> [Task to complete]
Every entry below must appear again, exactly as written.

> [Excerpted data]
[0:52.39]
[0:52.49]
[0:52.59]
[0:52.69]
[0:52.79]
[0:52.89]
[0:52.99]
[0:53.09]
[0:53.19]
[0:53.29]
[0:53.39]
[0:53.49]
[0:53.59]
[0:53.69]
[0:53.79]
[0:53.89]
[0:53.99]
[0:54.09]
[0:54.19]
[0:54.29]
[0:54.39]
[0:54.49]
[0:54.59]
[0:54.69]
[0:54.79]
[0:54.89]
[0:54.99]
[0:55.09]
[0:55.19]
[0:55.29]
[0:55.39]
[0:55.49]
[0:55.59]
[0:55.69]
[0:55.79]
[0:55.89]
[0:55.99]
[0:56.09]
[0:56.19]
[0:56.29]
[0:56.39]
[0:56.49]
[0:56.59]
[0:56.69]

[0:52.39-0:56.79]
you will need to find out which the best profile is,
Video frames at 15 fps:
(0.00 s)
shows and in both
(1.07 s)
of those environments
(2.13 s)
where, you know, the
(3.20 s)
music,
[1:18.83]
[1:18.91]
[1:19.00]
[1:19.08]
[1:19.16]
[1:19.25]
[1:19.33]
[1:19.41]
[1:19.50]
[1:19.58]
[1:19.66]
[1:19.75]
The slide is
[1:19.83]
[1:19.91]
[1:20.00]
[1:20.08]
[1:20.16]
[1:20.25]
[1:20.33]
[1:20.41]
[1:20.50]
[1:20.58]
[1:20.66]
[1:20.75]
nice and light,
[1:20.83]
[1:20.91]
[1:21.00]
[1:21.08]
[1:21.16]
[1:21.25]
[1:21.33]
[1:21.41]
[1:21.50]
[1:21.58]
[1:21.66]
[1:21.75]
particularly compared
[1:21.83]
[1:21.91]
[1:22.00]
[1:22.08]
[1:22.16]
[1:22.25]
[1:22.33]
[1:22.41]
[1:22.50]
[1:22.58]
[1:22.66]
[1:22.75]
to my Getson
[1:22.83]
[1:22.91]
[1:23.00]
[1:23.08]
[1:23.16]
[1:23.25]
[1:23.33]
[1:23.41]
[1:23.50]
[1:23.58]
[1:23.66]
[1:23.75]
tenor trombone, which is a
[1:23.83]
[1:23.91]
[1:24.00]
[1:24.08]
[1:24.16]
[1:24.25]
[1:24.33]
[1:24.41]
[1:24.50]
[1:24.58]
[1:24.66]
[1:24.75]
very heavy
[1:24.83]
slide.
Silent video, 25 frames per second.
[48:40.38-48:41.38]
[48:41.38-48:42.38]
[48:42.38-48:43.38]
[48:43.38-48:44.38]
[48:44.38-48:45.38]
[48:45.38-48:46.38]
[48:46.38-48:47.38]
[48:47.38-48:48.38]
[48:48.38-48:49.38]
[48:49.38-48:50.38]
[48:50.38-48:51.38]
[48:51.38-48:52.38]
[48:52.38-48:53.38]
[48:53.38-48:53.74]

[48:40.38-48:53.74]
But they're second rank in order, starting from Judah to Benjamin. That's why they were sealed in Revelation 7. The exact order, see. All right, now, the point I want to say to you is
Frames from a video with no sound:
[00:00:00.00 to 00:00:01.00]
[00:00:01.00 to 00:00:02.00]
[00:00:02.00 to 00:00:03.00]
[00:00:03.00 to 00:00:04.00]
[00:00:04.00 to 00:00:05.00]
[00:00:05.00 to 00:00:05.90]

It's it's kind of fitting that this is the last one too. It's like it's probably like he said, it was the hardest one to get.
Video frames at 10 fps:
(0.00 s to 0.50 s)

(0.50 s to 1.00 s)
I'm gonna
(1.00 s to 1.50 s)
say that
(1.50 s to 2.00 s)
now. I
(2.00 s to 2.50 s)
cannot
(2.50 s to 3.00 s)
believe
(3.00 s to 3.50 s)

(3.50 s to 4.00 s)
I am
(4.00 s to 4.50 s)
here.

> [Answer to this problem]
[0:52.39]
[0:52.49]
[0:52.59]
[0:52.69]
[0:52.79]
[0:52.89]
[0:52.99]
[0:53.09]
[0:53.19]
[0:53.29]
[0:53.39]
[0:53.49]
[0:53.59]
[0:53.69]
[0:53.79]
[0:53.89]
[0:53.99]
[0:54.09]
[0:54.19]
[0:54.29]
[0:54.39]
[0:54.49]
[0:54.59]
[0:54.69]
[0:54.79]
[0:54.89]
[0:54.99]
[0:55.09]
[0:55.19]
[0:55.29]
[0:55.39]
[0:55.49]
[0:55.59]
[0:55.69]
[0:55.79]
[0:55.89]
[0:55.99]
[0:56.09]
[0:56.19]
[0:56.29]
[0:56.39]
[0:56.49]
[0:56.59]
[0:56.69]

[0:52.39-0:56.79]
you will need to find out which the best profile is,
Video frames at 15 fps:
(0.00 s)
shows and in both
(1.07 s)
of those environments
(2.13 s)
where, you know, the
(3.20 s)
music,
[1:18.83]
[1:18.91]
[1:19.00]
[1:19.08]
[1:19.16]
[1:19.25]
[1:19.33]
[1:19.41]
[1:19.50]
[1:19.58]
[1:19.66]
[1:19.75]
The slide is
[1:19.83]
[1:19.91]
[1:20.00]
[1:20.08]
[1:20.16]
[1:20.25]
[1:20.33]
[1:20.41]
[1:20.50]
[1:20.58]
[1:20.66]
[1:20.75]
nice and light,
[1:20.83]
[1:20.91]
[1:21.00]
[1:21.08]
[1:21.16]
[1:21.25]
[1:21.33]
[1:21.41]
[1:21.50]
[1:21.58]
[1:21.66]
[1:21.75]
particularly compared
[1:21.83]
[1:21.91]
[1:22.00]
[1:22.08]
[1:22.16]
[1:22.25]
[1:22.33]
[1:22.41]
[1:22.50]
[1:22.58]
[1:22.66]
[1:22.75]
to my Getson
[1:22.83]
[1:22.91]
[1:23.00]
[1:23.08]
[1:23.16]
[1:23.25]
[1:23.33]
[1:23.41]
[1:23.50]
[1:23.58]
[1:23.66]
[1:23.75]
tenor trombone, which is a
[1:23.83]
[1:23.91]
[1:24.00]
[1:24.08]
[1:24.16]
[1:24.25]
[1:24.33]
[1:24.41]
[1:24.50]
[1:24.58]
[1:24.66]
[1:24.75]
very heavy
[1:24.83]
slide.
Silent video, 25 frames per second.
[48:40.38-48:41.38]
[48:41.38-48:42.38]
[48:42.38-48:43.38]
[48:43.38-48:44.38]
[48:44.38-48:45.38]
[48:45.38-48:46.38]
[48:46.38-48:47.38]
[48:47.38-48:48.38]
[48:48.38-48:49.38]
[48:49.38-48:50.38]
[48:50.38-48:51.38]
[48:51.38-48:52.38]
[48:52.38-48:53.38]
[48:53.38-48:53.74]

[48:40.38-48:53.74]
But they're second rank in order, starting from Judah to Benjamin. That's why they were sealed in Revelation 7. The exact order, see. All right, now, the point I want to say to you is
Frames from a video with no sound:
[00:00:00.00 to 00:00:01.00]
[00:00:01.00 to 00:00:02.00]
[00:00:02.00 to 00:00:03.00]
[00:00:03.00 to 00:00:04.00]
[00:00:04.00 to 00:00:05.00]
[00:00:05.00 to 00:00:05.90]

It's it's kind of fitting that this is the last one too. It's like it's probably like he said, it was the hardest one to get.
Video frames at 10 fps:
(0.00 s to 0.50 s)

(0.50 s to 1.00 s)
I'm gonna
(1.00 s to 1.50 s)
say that
(1.50 s to 2.00 s)
now. I
(2.00 s to 2.50 s)
cannot
(2.50 s to 3.00 s)
believe
(3.00 s to 3.50 s)

(3.50 s to 4.00 s)
I am
(4.00 s to 4.50 s)
here.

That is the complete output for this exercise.